しかも、衣装部屋の中の服はどれも女王らしい華やかさに欠けている。
(それにしても、服装が違うだけでずいぶんとわたしの雰囲気も変わるものね)
全身が映る鏡の前に立ち、フランシーユは女官に髪を結ってもらいながら感心した。
これなら、普段のプルミエ公爵令嬢を知る人々と会ってもフランシーユだとわからないくらいおとなしい印象だ。

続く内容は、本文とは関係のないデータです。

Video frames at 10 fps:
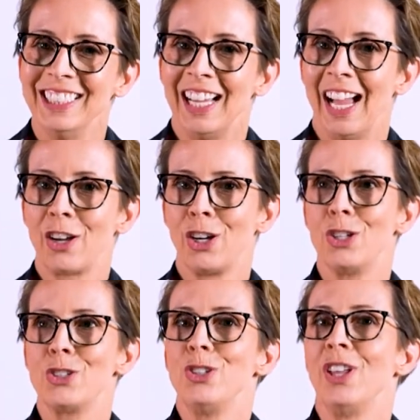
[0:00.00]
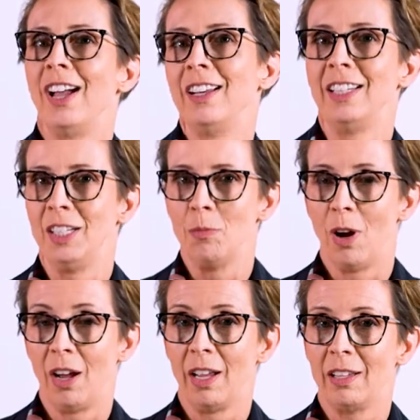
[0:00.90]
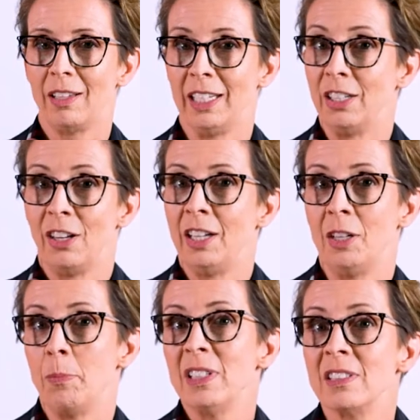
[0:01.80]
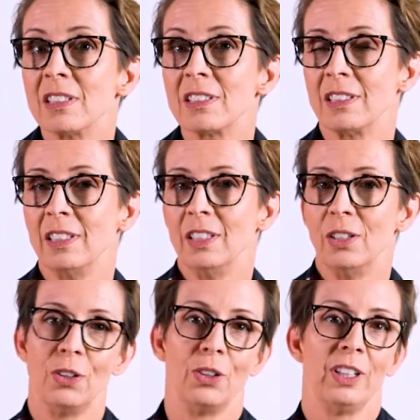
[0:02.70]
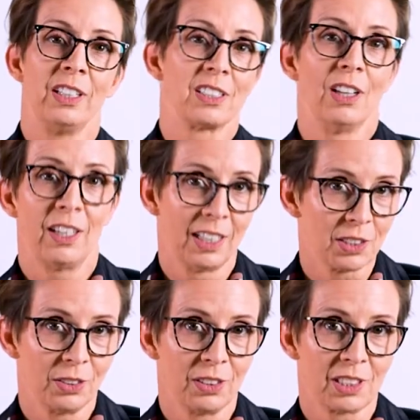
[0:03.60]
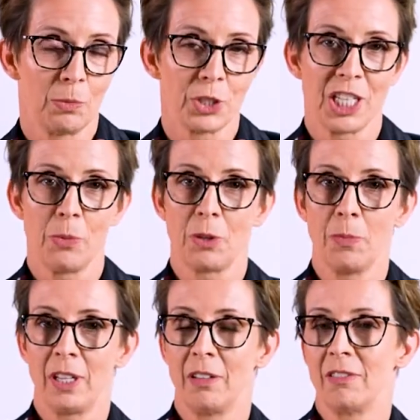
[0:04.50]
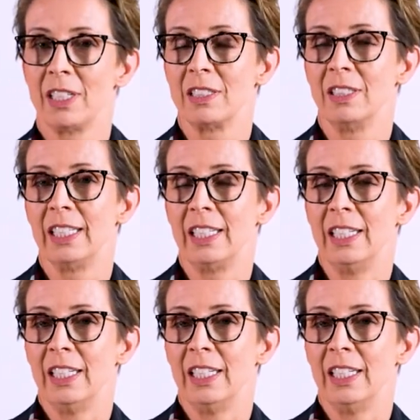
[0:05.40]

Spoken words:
How could I do that in a business or in a side hustle? Someone shared with me recently.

「陛下は普段、宰相や大臣方とお話をされる際は『そう』と『任せます』の二言がほとんどです。お気に召さないお話のときは黙り込みます」
「……黙り込む?」
「はい」
女官長の説明にフランシーユは絶句した。
気に入らないことに対しては相手が父だろうが兄だろうがフランシーユは抗議をしていた。そうやって自分の意見を主張することは大事だと両親から教わってきたし、なにごとも自分の考えを言葉にしなければ相手に伝わらないと家庭教師たちからも指導されていた。
「こう、眉間に皺を寄せて俯きながら黙り込みます」
女官長が顔を作って説明してくれた。
鑑の前でフランシーユも同じ表情を作ってみたが、恨めしげにふてくされているような顔になったので、すぐやめた。
(こんな可愛くない顔をして、どうなるっていうのかしら)
女王の身代わりをする以上は女王の真似をするしかないが、フランシーユには自分が女王のふりをし続けられるのか不安になってきた。
(気に入らないことがあっても反論せず黙り込まないといけないのよね? ……できるかしら)
やはり女王と自分が双子の姉妹だなんて嘘だろう、とフランシーユは考えた。
育った環境が違うとはいえ、あまりにも自分と違いすぎる。
「よろしいですか、陛下。溜まった鬱憤は護衛のランヴァン卿にあとでまとめてぶつけるのです。不平不満を心の中に溜め込んでいては心身が疲弊しますからね。いっときだけ我慢をして、あとでランヴァン卿にぶちまけるのですよ」
しかめ面をしているフランシーユの両肩に手を置き、娘の性格をよく知るプルミエ公爵夫人が助言する。
(アンセルムって女王の護衛官であって、わたしの愚痴を聞く係ではなかったはずだけど)
かといって他に話し相手もいないので、フランシーユは母の言うとおりにすることにした。